Exact copies of the lines from the line containing "[00:00:04.50 to 00:00:04.70]" through the last line of the entries below are the whole answer.

[Start of section]

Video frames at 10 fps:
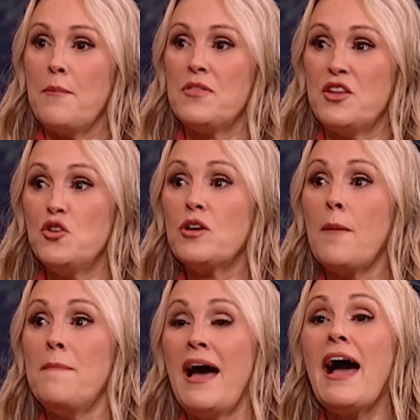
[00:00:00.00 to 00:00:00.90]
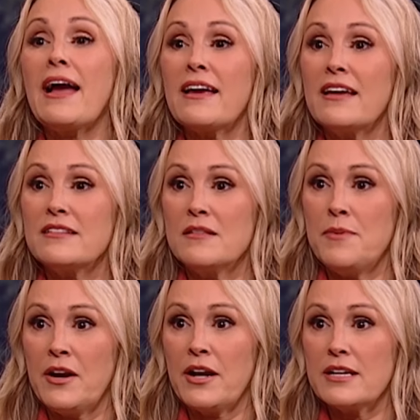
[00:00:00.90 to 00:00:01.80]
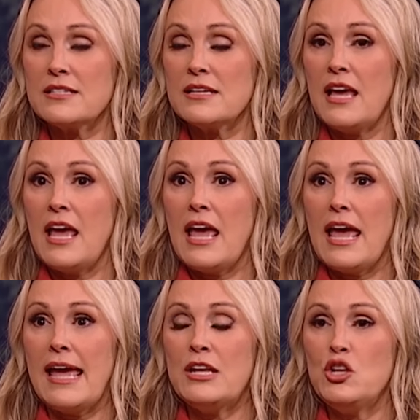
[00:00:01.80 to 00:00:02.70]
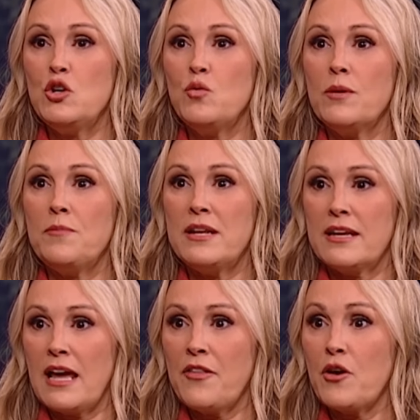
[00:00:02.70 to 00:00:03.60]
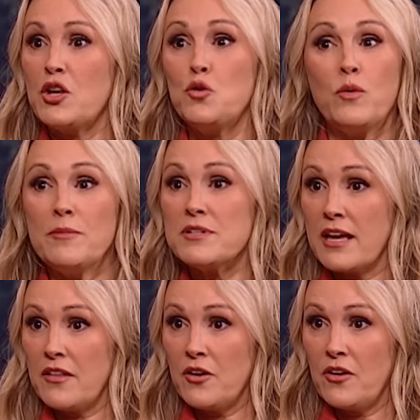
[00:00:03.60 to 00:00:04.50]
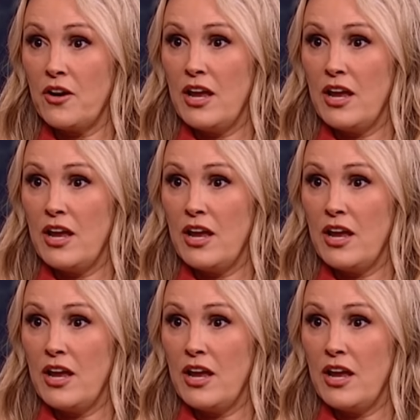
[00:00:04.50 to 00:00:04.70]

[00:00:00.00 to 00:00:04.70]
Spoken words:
But then you'd come back to the barracks, and you would be together, and you'd weep together. Mm.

[End of section]

** Output **
[00:00:04.50 to 00:00:04.70]

[00:00:00.00 to 00:00:04.70]
Spoken words:
But then you'd come back to the barracks, and you would be together, and you'd weep together. Mm.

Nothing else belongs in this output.